» **ASSIGNMENT**
Please give a word-for-word repeat of the line containing "[482.08-483.08s]" and all lines that come after it in the entries below, ending at the last line.

______________________________

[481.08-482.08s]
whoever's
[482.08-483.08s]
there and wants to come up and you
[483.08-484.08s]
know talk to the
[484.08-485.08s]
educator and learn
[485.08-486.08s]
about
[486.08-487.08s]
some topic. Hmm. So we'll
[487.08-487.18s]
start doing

______________________________

» **SOLUTION TO THIS EXERCISE**
[482.08-483.08s]
there and wants to come up and you
[483.08-484.08s]
know talk to the
[484.08-485.08s]
educator and learn
[485.08-486.08s]
about
[486.08-487.08s]
some topic. Hmm. So we'll
[487.08-487.18s]
start doing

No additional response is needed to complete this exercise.